▶ **Task statement**
Ignoring pictures, transcribe exactly the lines between the one containing "[0:12.00-0:13.00]" and the end of the material, both included.

▶ **Data in this exercise**

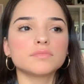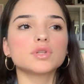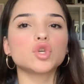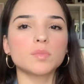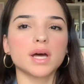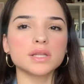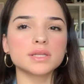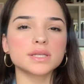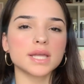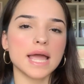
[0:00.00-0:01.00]
2
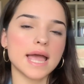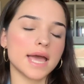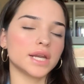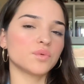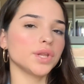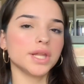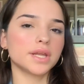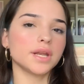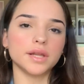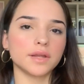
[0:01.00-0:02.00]
months, and it really
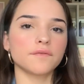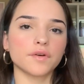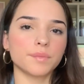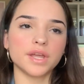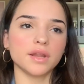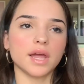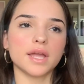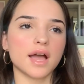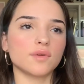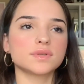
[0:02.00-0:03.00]
did nothing for me.
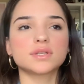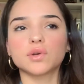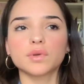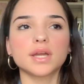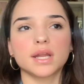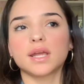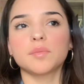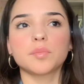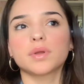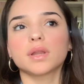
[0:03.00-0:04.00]
Like I was still
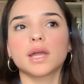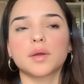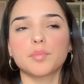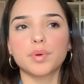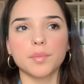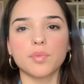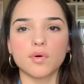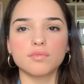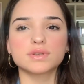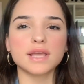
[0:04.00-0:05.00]
getting like
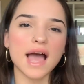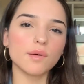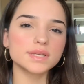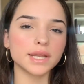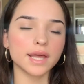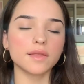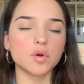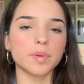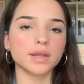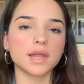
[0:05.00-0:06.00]
pimples. Yeah, I was getting a
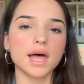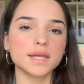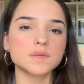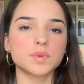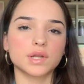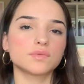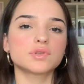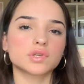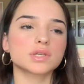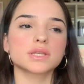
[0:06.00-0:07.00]
little bit less, but it
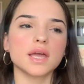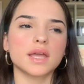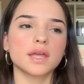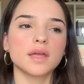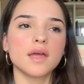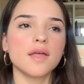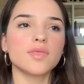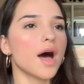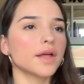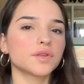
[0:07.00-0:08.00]
was just like
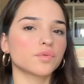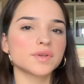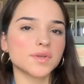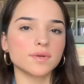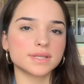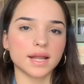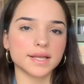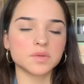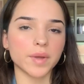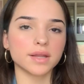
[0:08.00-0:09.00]
not the results that I
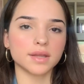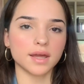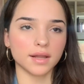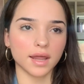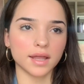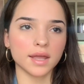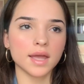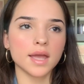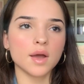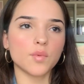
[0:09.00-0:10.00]
expected. Like
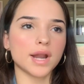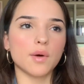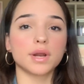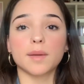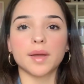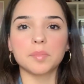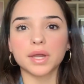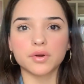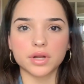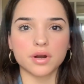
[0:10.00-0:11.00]
when I would get my
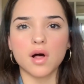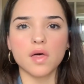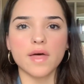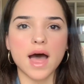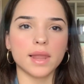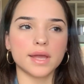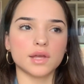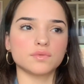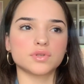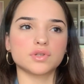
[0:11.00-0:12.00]
period and all that, like
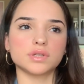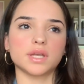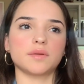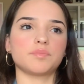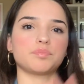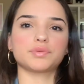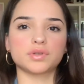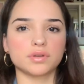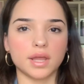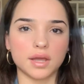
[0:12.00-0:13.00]
it was just like
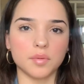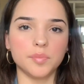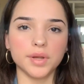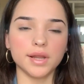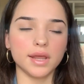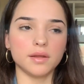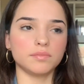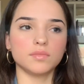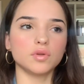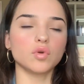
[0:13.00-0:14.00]
psh, like
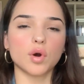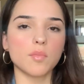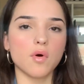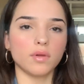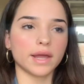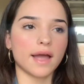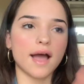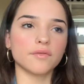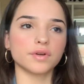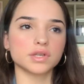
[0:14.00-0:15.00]
completely normal, like
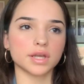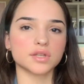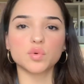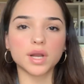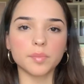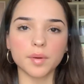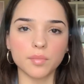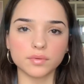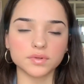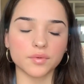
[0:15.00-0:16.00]
average, like 20
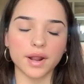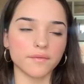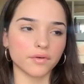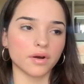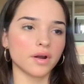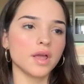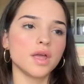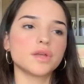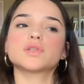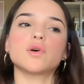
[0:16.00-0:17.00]
pimples or whatever.
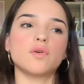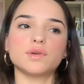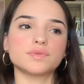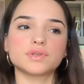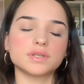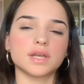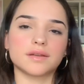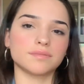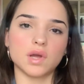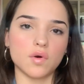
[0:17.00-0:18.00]
So it was just
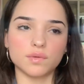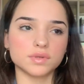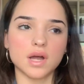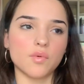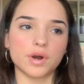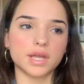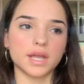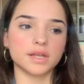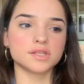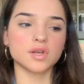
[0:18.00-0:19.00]
like, no, it was not
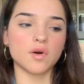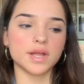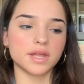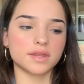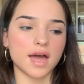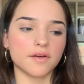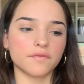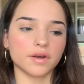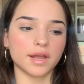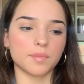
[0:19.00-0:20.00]
working. So I did that
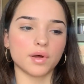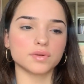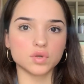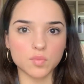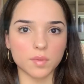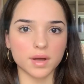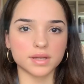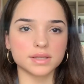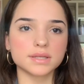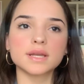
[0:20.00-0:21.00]
for like about 2 more
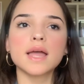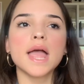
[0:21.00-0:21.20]
months.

▶ **Task solution**
[0:12.00-0:13.00]
it was just like
[0:13.00-0:14.00]
psh, like
[0:14.00-0:15.00]
completely normal, like
[0:15.00-0:16.00]
average, like 20
[0:16.00-0:17.00]
pimples or whatever.
[0:17.00-0:18.00]
So it was just
[0:18.00-0:19.00]
like, no, it was not
[0:19.00-0:20.00]
working. So I did that
[0:20.00-0:21.00]
for like about 2 more
[0:21.00-0:21.20]
months.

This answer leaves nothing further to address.